CCNet: Criss-Cross Attention for Semantic Segmentation (TPAMI 2020 & ICCV 2019).

Overview

CCNet: Criss-Cross Attention for Semantic Segmentation

Paper Links: Our most recent TPAMI version with improvements and extensions (Earlier ICCV version).

By Zilong Huang, Xinggang Wang, Yunchao Wei, Lichao Huang, Chang Huang, Humphrey Shi, Wenyu Liu and Thomas S. Huang.

Updates

2021/02: The pure python implementation of CCNet is released in the branch pure-python. Thanks Serge-weihao.

2019/08: The new version CCNet is released on branch Pytorch-1.1 which supports Pytorch 1.0 or later and distributed multiprocessing training and testing This current code is a implementation of the experiments on Cityscapes in the CCNet ICCV version. We implement our method based on open source pytorch segmentation toolbox.

2018/12: Renew the code and release trained models with R=1,2. The trained model with R=2 achieves 79.74% on val set and 79.01% on test set with single scale testing.

2018/11: Code released.

Introduction

motivation of CCNet Long-range dependencies can capture useful contextual information to benefit visual understanding problems. In this work, we propose a Criss-Cross Network (CCNet) for obtaining such important information through a more effective and efficient way. Concretely, for each pixel, our CCNet can harvest the contextual information of its surrounding pixels on the criss-cross path through a novel criss-cross attention module. By taking a further recurrent operation, each pixel can finally capture the long-range dependencies from all pixels. Overall, our CCNet is with the following merits:

  • GPU memory friendly
  • High computational efficiency
  • The state-of-the-art performance

Architecture

Overview of CCNet Overview of the proposed CCNet for semantic segmentation. The proposed recurrent criss-cross attention takes as input feature maps H and output feature maps H'' which obtain rich and dense contextual information from all pixels. Recurrent criss-cross attention module can be unrolled into R=2 loops, in which all Criss-Cross Attention modules share parameters.

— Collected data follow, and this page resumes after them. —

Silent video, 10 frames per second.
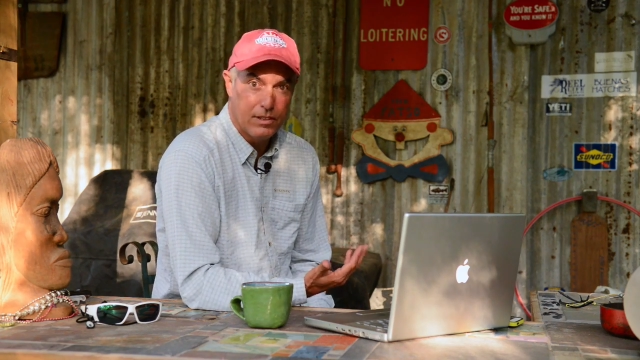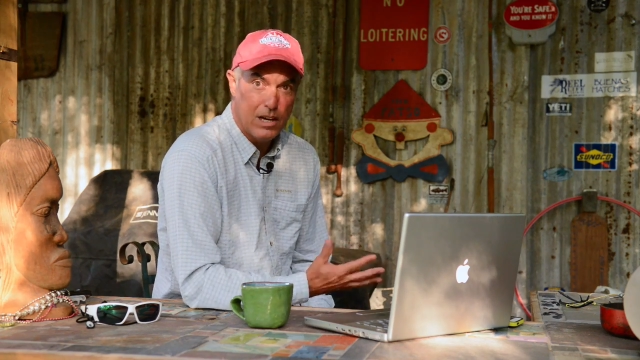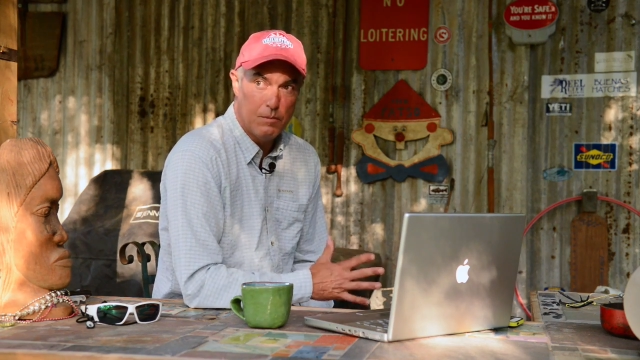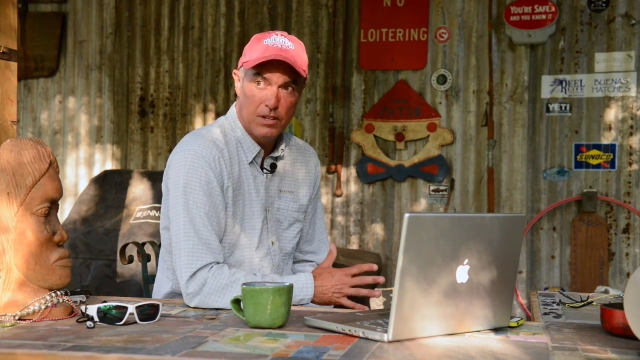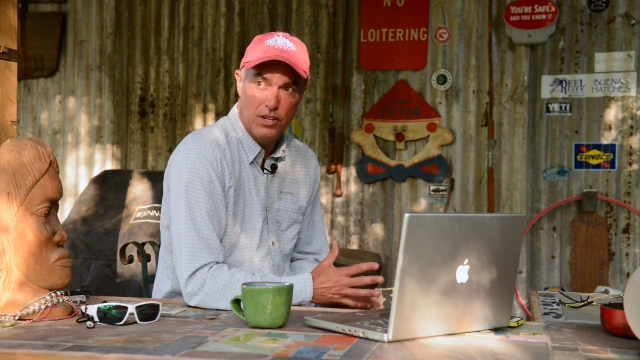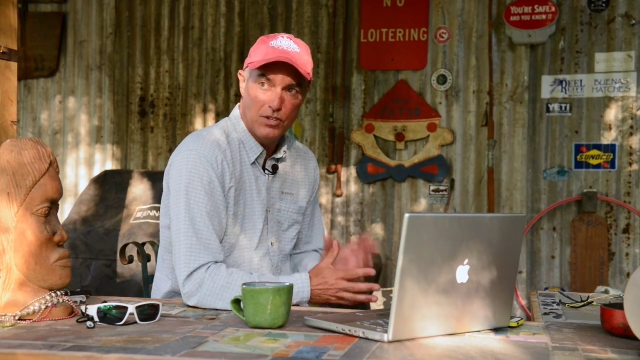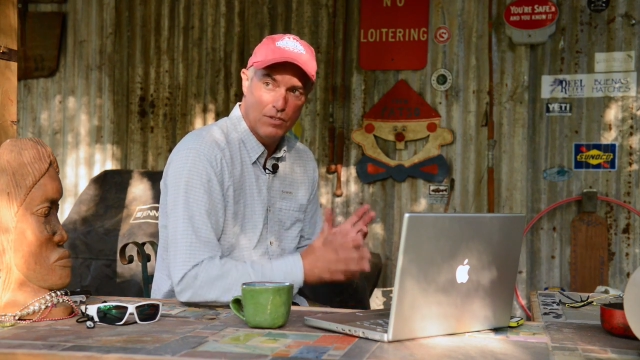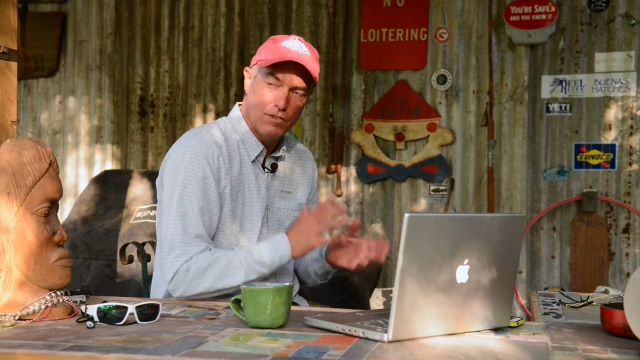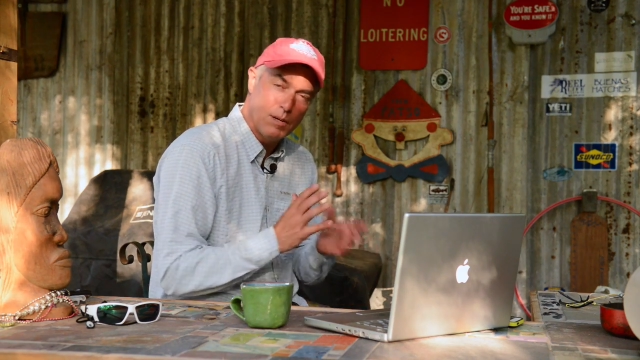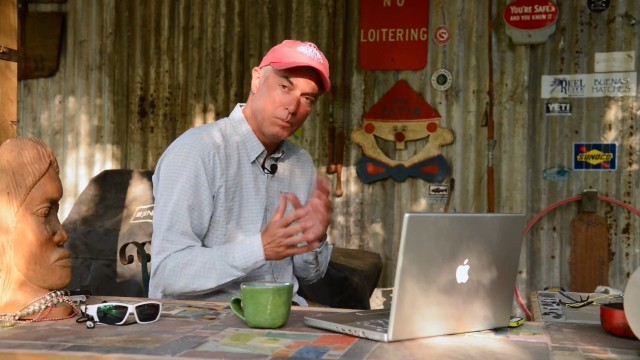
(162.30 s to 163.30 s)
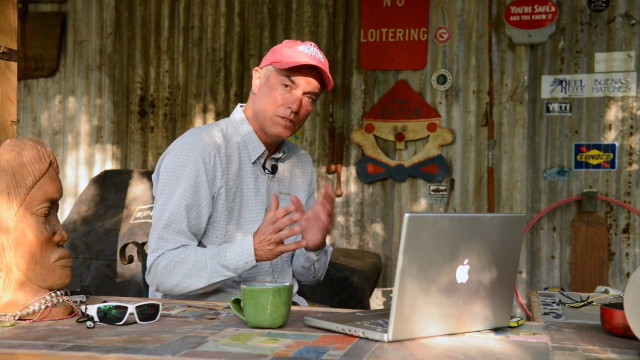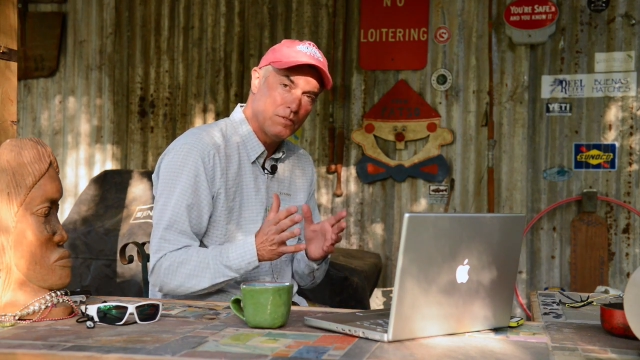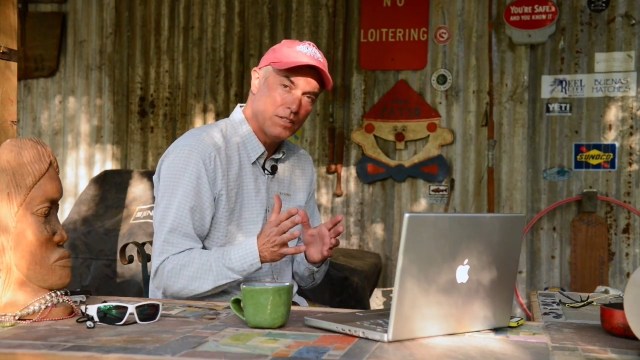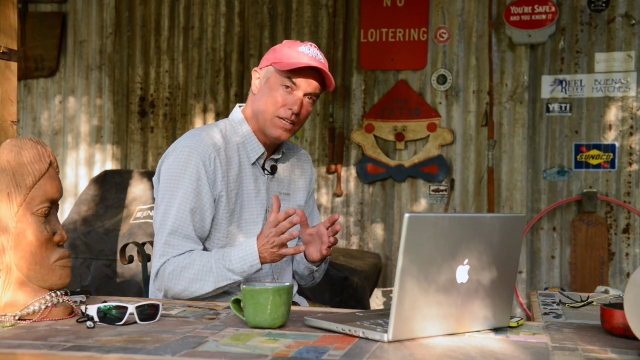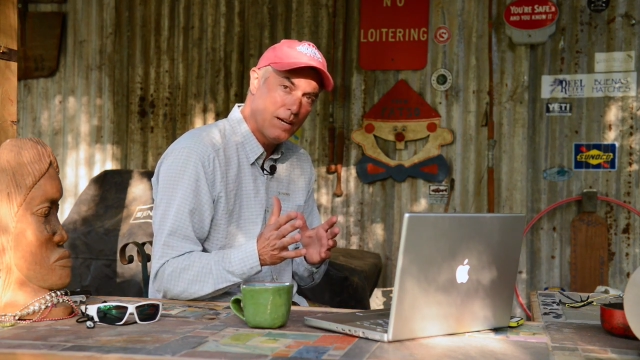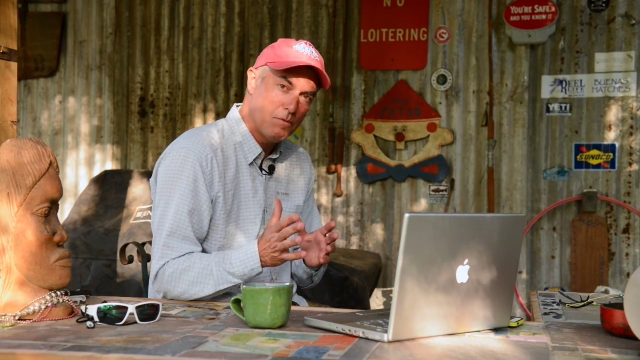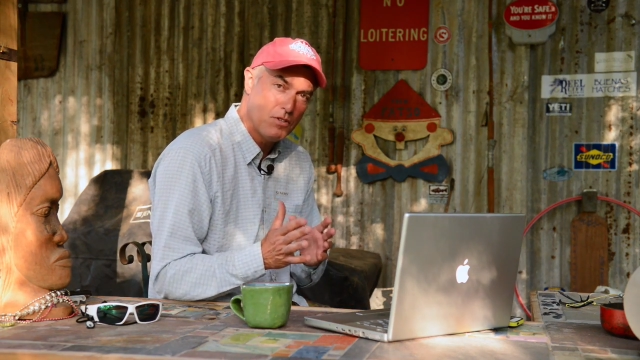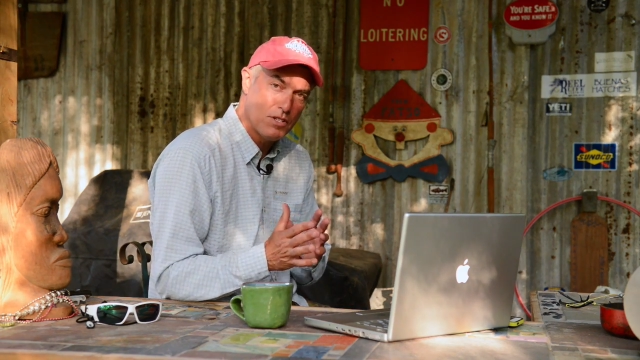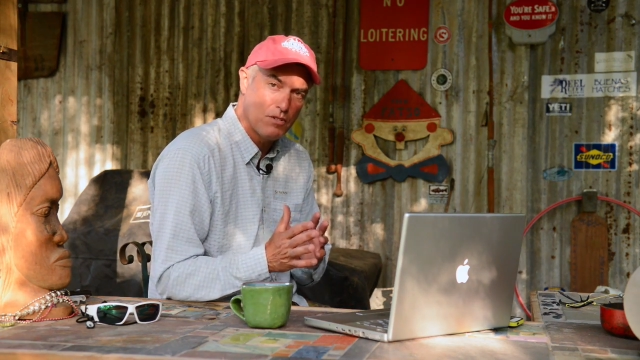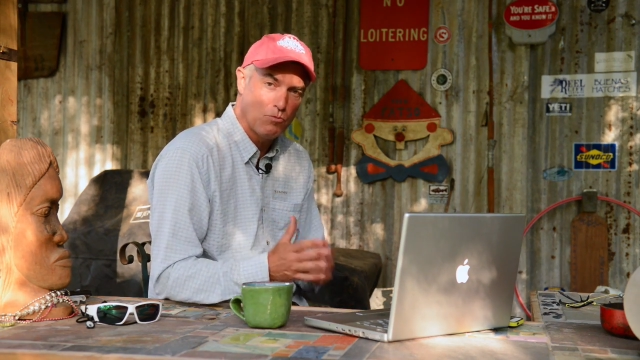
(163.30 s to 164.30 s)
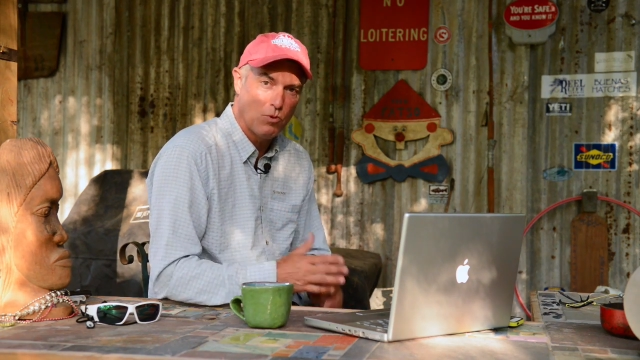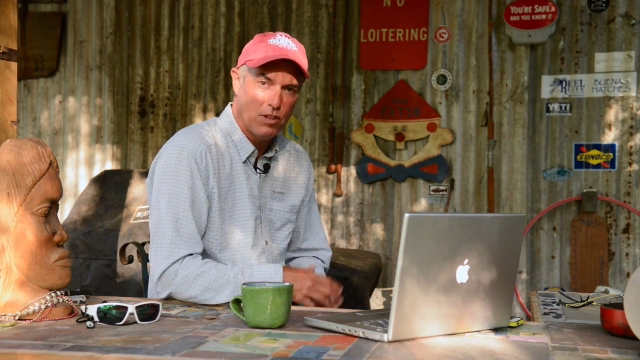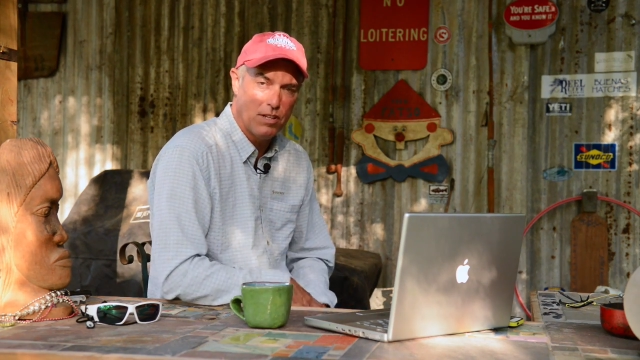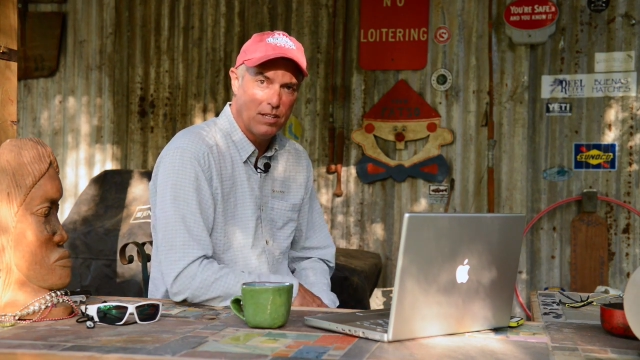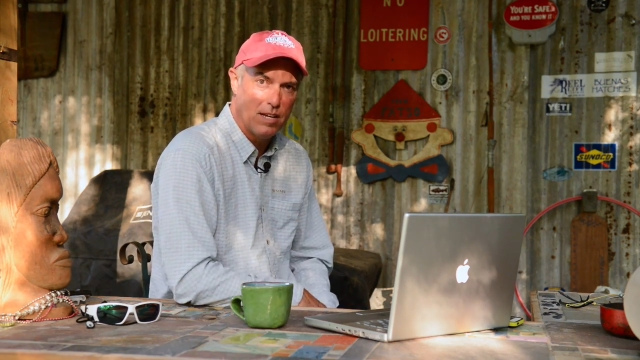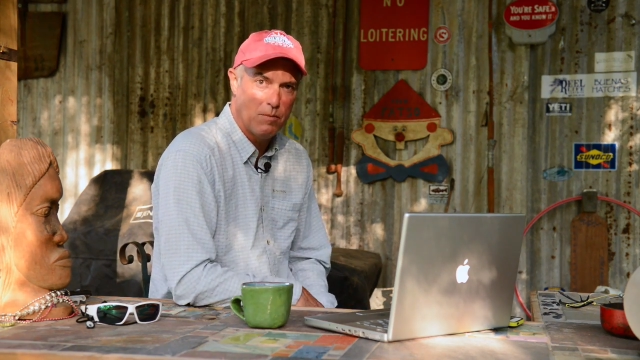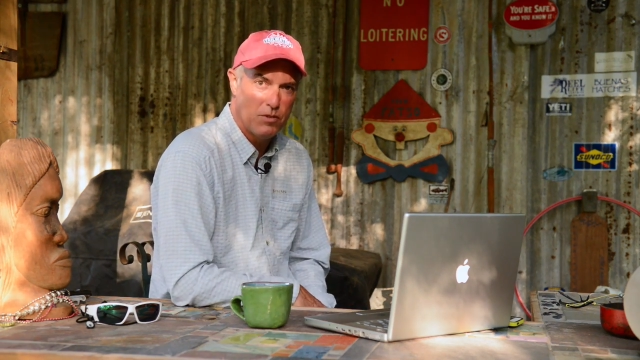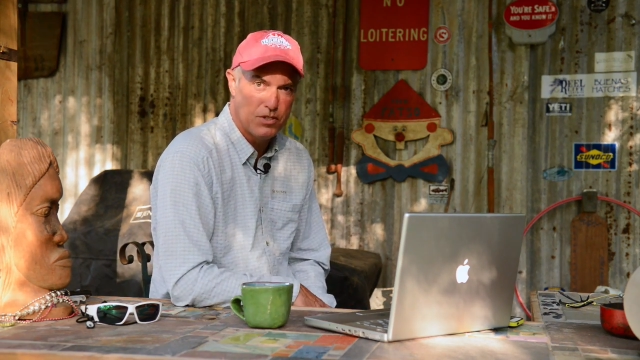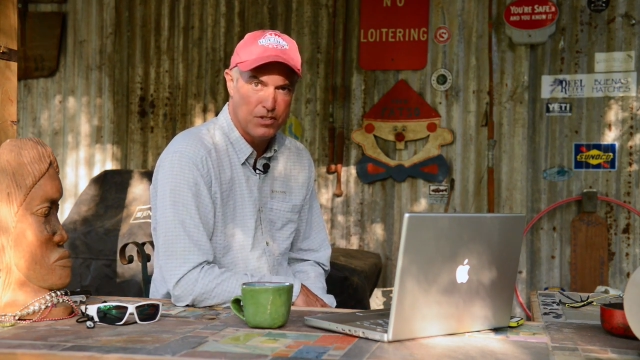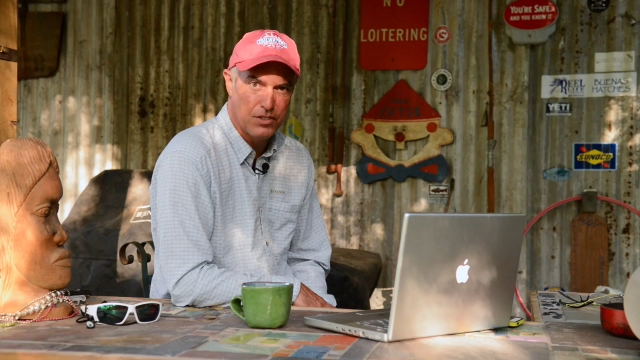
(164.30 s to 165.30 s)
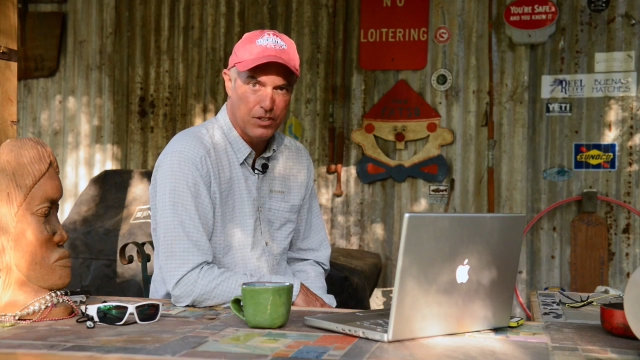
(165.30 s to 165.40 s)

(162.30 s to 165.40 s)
combination of a couple different cameras, and one of the cameras is a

Visualization of the attention map

Overview of Attention map To get a deeper understanding of our RCCA, we visualize the learned attention masks as shown in the figure. For each input image, we select one point (green cross) and show its corresponding attention maps when R=1 and R=2 in columns 2 and 3 respectively. In the figure, only contextual information from the criss-cross path of the target point is capture when R=1. By adopting one more criss-cross module, ie, R=2 the RCCA can finally aggregate denser and richer contextual information compared with that of R=1. Besides, we observe that the attention module could capture semantic similarity and long-range dependencies.

License

CCNet is released under the MIT License (refer to the LICENSE file for details).

Citing CCNet

If you find CCNet useful in your research, please consider citing:

@article{huang2020ccnet,
  author={Huang, Zilong and Wang, Xinggang and Wei, Yunchao and Huang, Lichao and Shi, Humphrey and Liu, Wenyu and Huang, Thomas S.},
  journal={IEEE Transactions on Pattern Analysis and Machine Intelligence}, 
  title={CCNet: Criss-Cross Attention for Semantic Segmentation}, 
  year={2020},
  month={},
  volume={},
  number={},
  pages={1-1},
  keywords={Semantic Segmentation;Graph Attention;Criss-Cross Network;Context Modeling},
  doi={10.1109/TPAMI.2020.3007032},
  ISSN={1939-3539}}

@article{huang2018ccnet,
    title={CCNet: Criss-Cross Attention for Semantic Segmentation},
    author={Huang, Zilong and Wang, Xinggang and Huang, Lichao and Huang, Chang and Wei, Yunchao and Liu, Wenyu},
    booktitle={ICCV},
    year={2019}}

Instructions for Code (2019/08 version):

Requirements

To install PyTorch==0.4.0 or 0.4.1, please refer to https://github.com/pytorch/pytorch#installation.
4 x 12G GPUs (e.g. TITAN XP)
Python 3.6
gcc (GCC) 4.8.5
CUDA 8.0

Compiling

# Install **Pytorch**
$ conda install pytorch torchvision -c pytorch

# Install **Apex**
$ git clone https://github.com/NVIDIA/apex
$ cd apex
$ pip install -v --no-cache-dir --global-option="--cpp_ext" --global-option="--cuda_ext" ./

# Install **Inplace-ABN**
$ git clone https://github.com/mapillary/inplace_abn.git
$ cd inplace_abn
$ python setup.py install

Dataset and pretrained model

Plesae download cityscapes dataset and unzip the dataset into YOUR_CS_PATH.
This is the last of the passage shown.